Please note that Mommsen uses the AUC chronology (Ab Urbe Condita), i.e. from the founding of the City of Rome. You can use this reference table to have the B.C. dates
From: The History of Rome, by Theodor Mommsen
Translated with the sanction of the author by William Purdie Dickson
The Pirates in the Mediterranean
All the legal conditions were fulfilled for celebrating another of the usual pompous triumphs; the gens of the Metelli could add to its Macedonian, Numidian, Dalmatian, Balearic titles with equal right the new title of Creticus, and Rome possessed another name of pride. Nevertheless the power of the Romans in the Mediterranean was never lower, that of the corsairs never higher, than in those years. Well might the Cilicians and Cretans of the seas, who are said to have numbered at this time 1000 ships, mock the Isauricus and the Creticus, and their empty victories. With what effect the pirates interfered in the Mithradatic war, and how the obstinate resistance of the Pontic maritime towns derived its best resources from the corsair-state, has been already related.
But that state transacted business on a hardly less grand scale on its own behoof.

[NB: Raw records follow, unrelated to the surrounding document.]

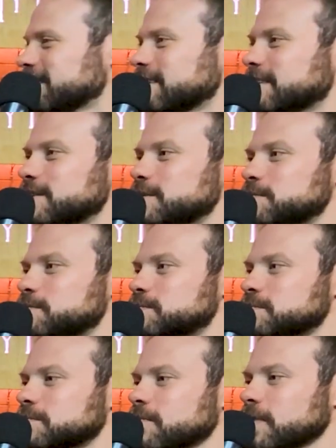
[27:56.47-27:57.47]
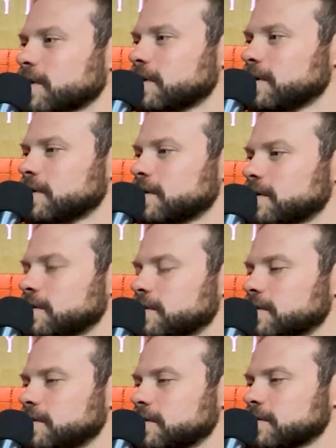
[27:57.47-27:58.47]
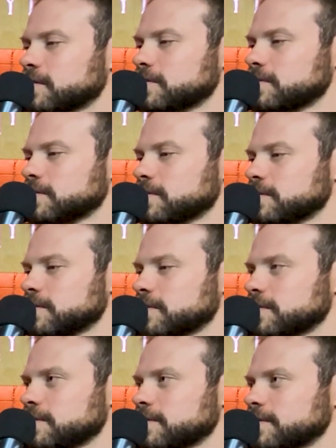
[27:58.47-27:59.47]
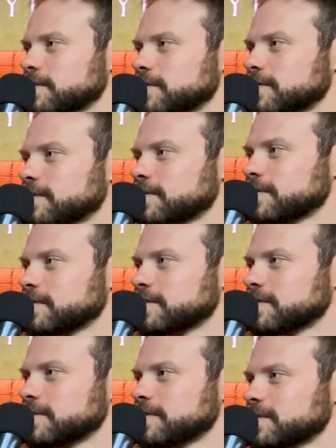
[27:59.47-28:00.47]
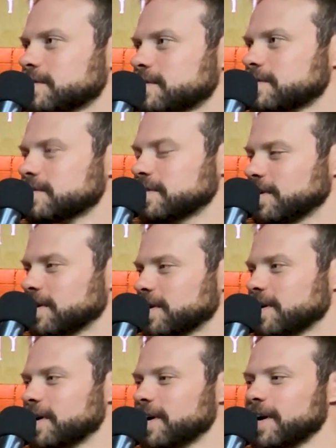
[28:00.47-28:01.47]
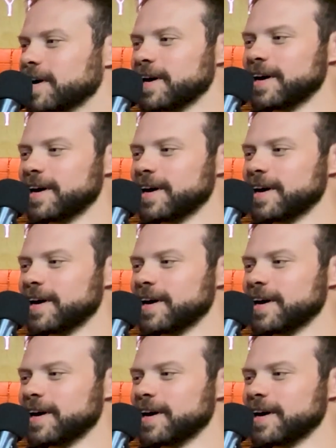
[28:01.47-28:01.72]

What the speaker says: (not speaking)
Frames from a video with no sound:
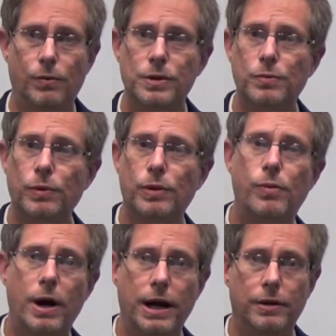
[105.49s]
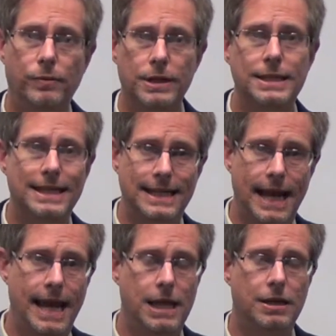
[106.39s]
What's required? What does it
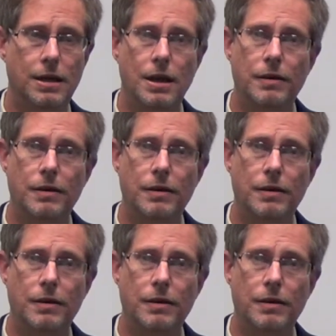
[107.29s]
take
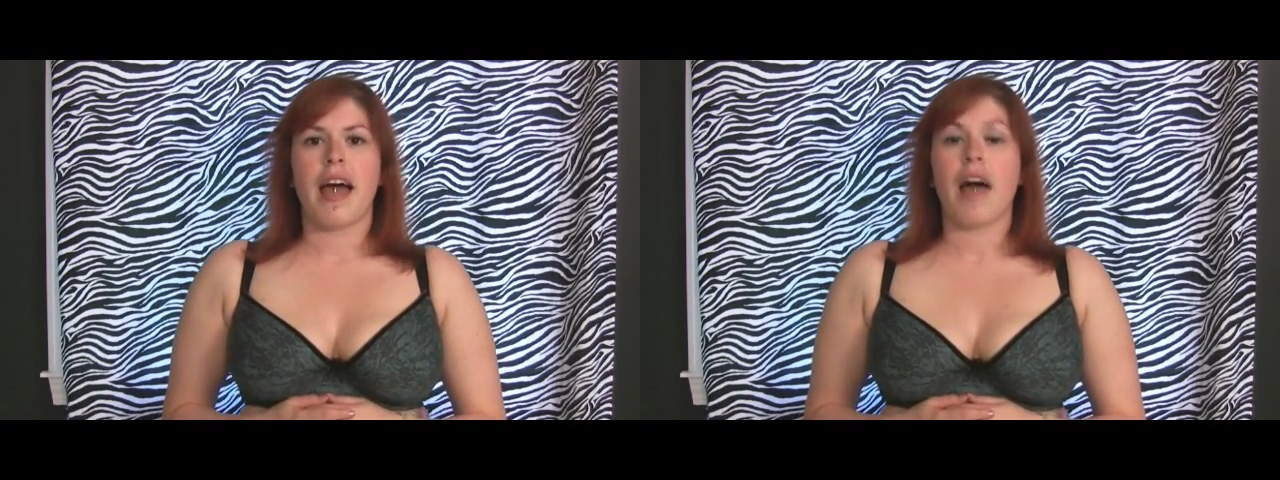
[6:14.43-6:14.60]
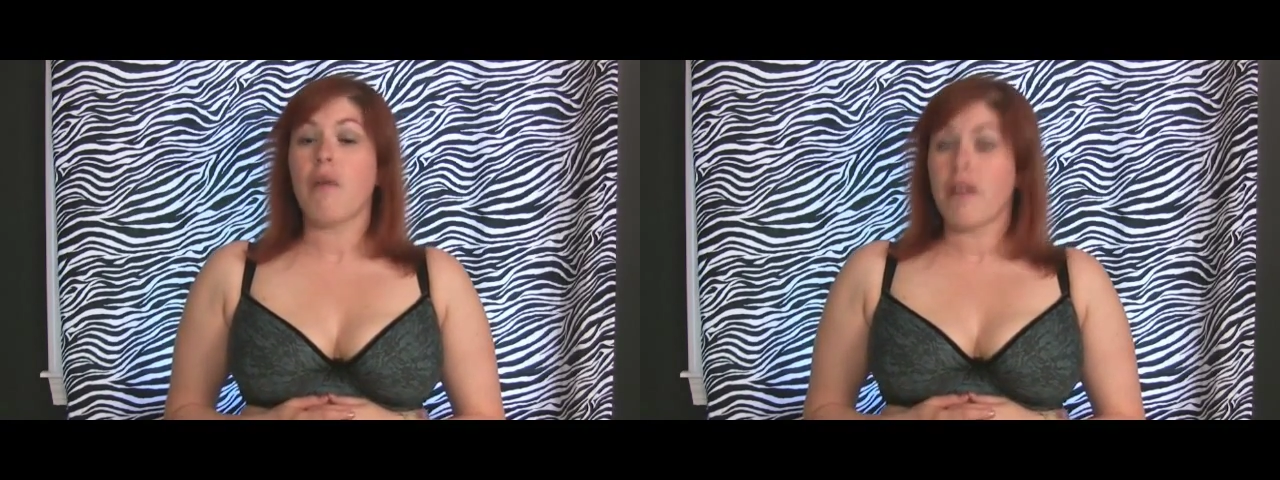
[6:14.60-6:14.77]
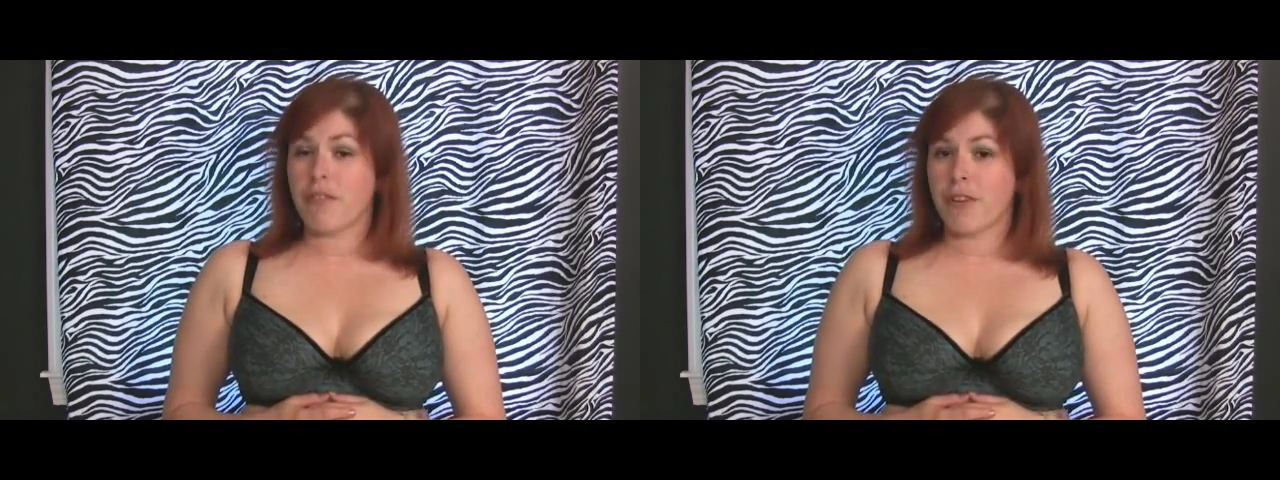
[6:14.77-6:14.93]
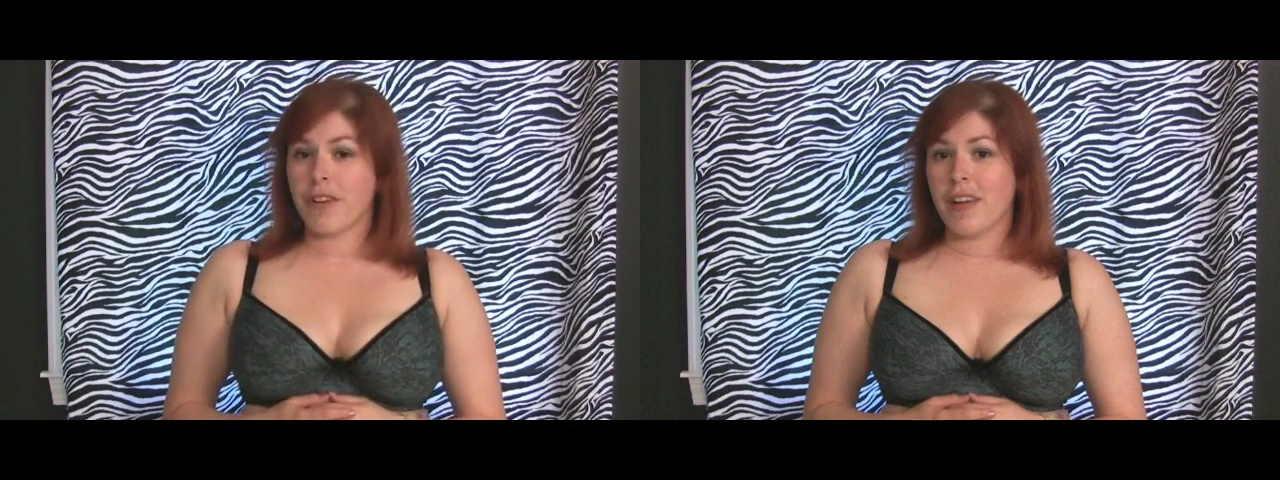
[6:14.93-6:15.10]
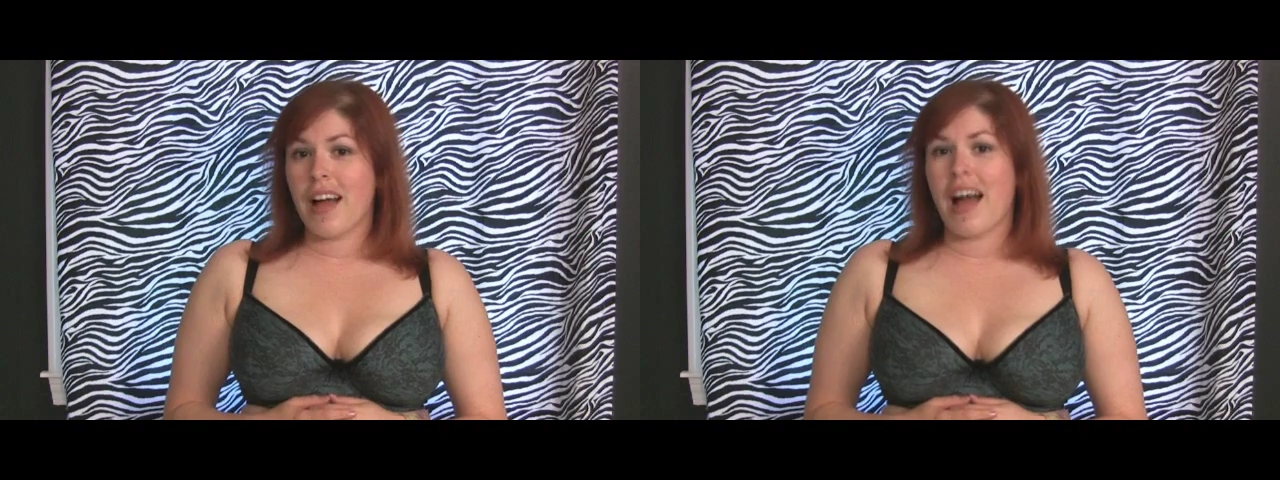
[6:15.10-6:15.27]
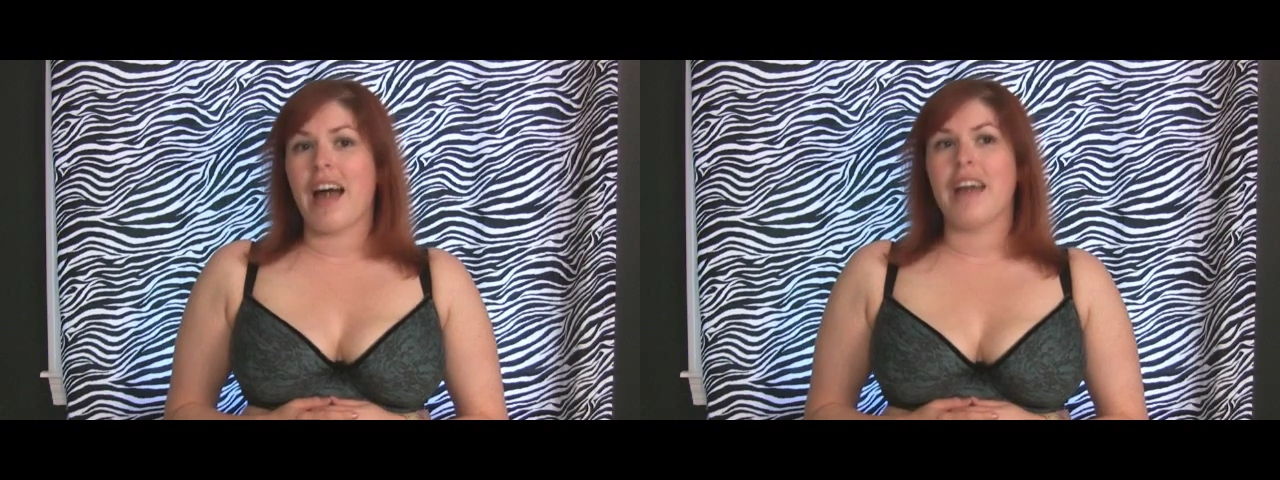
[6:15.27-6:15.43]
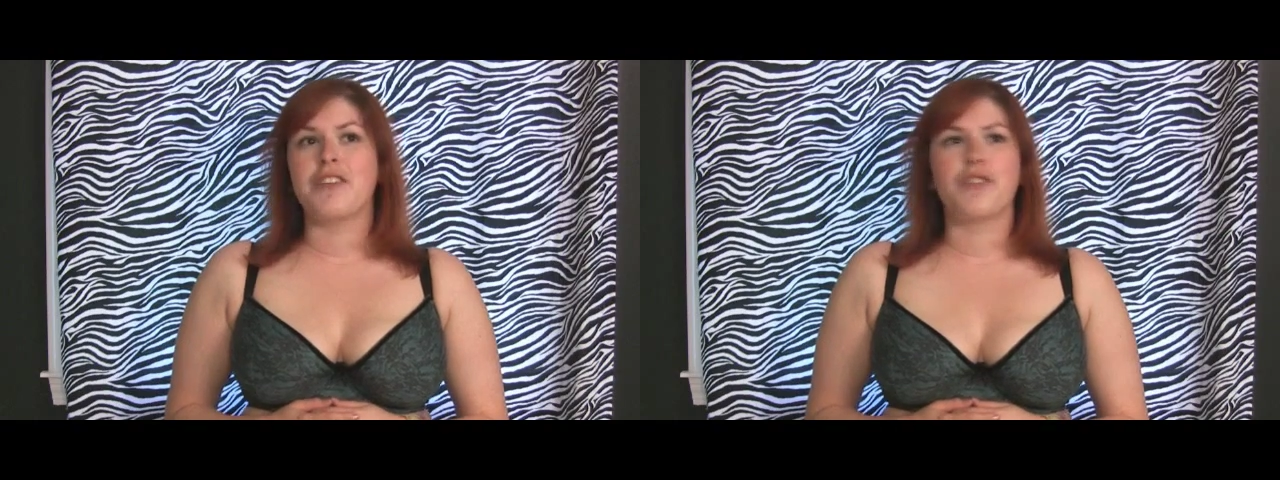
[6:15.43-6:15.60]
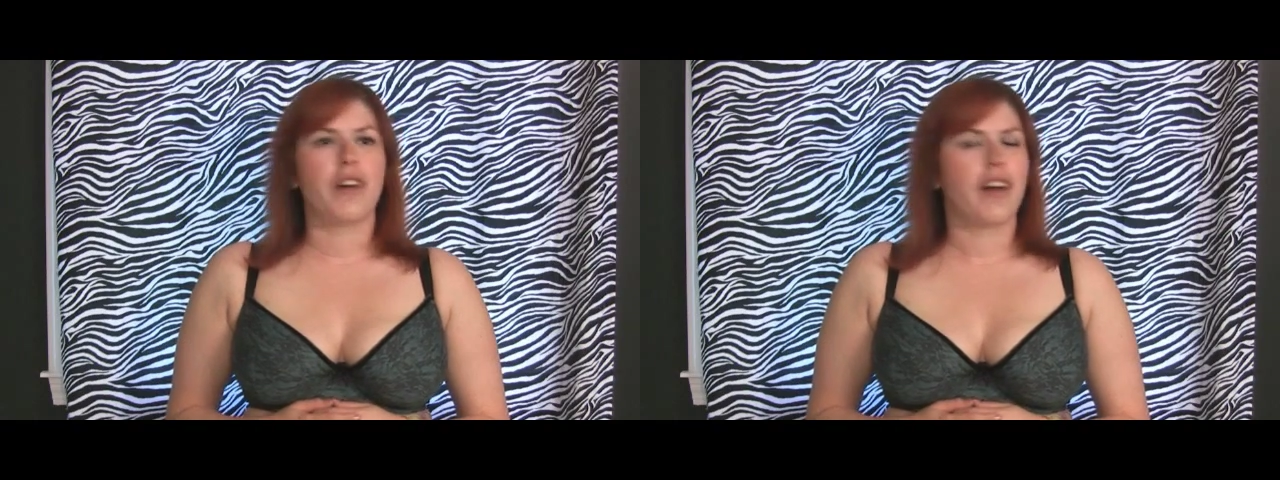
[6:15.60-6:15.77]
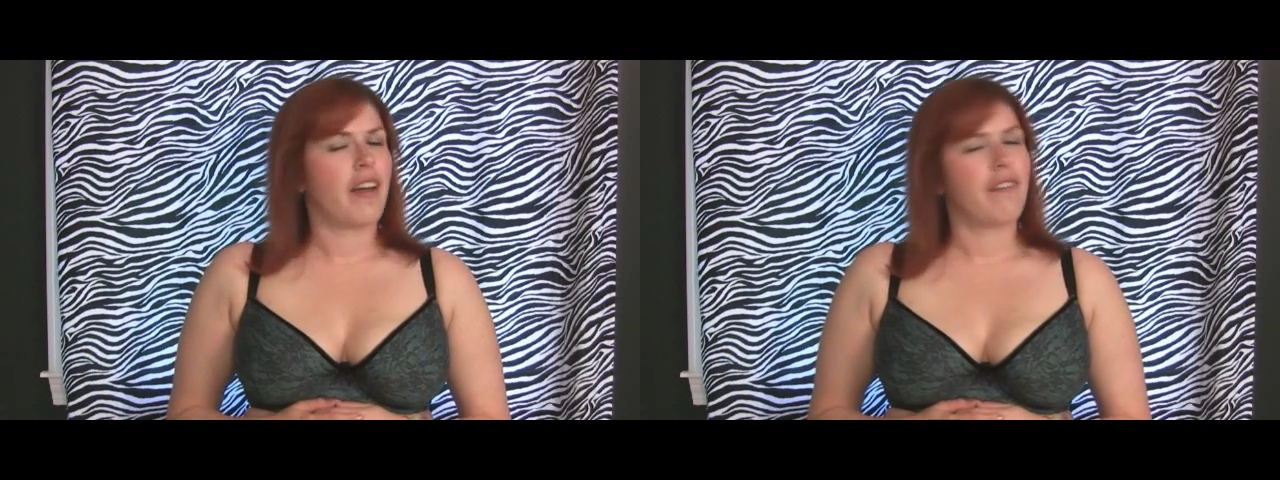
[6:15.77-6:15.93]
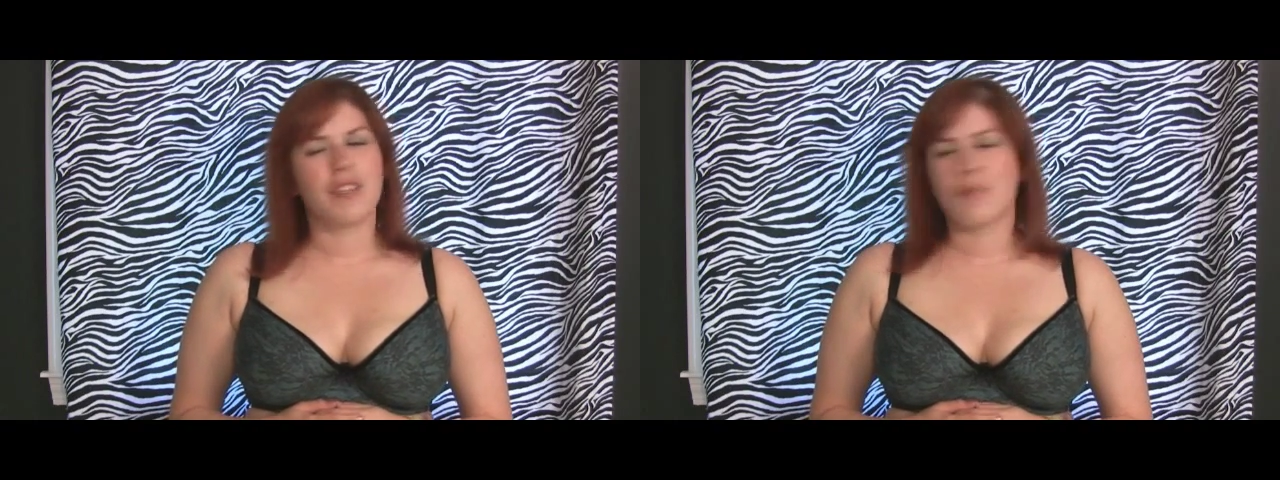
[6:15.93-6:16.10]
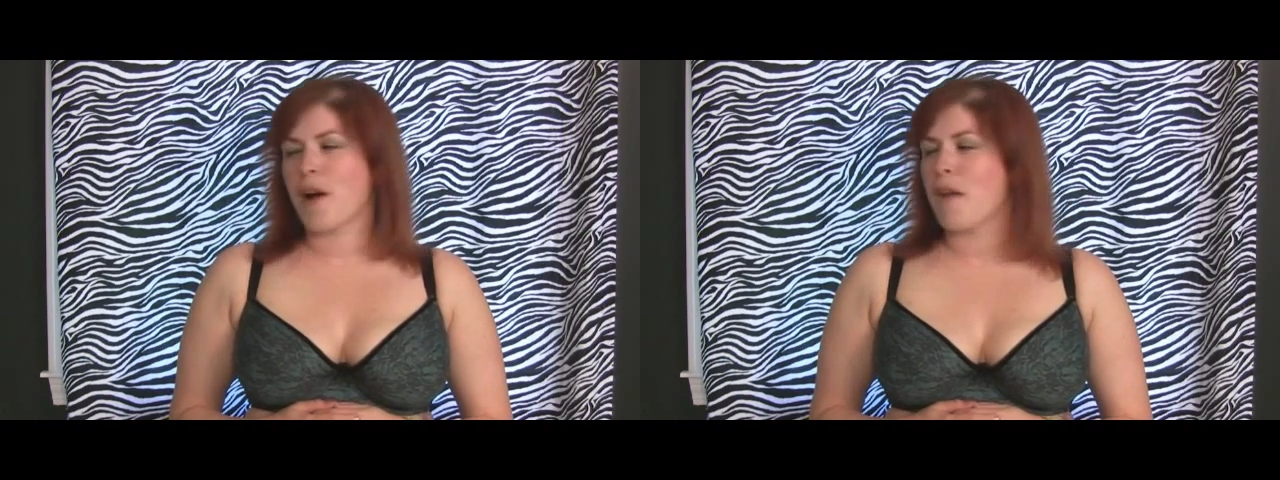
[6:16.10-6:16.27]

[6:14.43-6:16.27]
However, I do not have this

Almost under the eyes of the fleet of Lucullus, the pirate Athenodorus surprised in 685 the island of Delos, destroyed its far-famed shrines and temples, and carried off the whole population into slavery. The island Lipara near Sicily paid to the pirates a fixed tribute annually, to remain exempt from like attacks. Another pirate chief Heracleon destroyed in 682 the squadron equipped in Sicily against him, and ventured with no more than four open boats to sail into the harbour of Syracuse.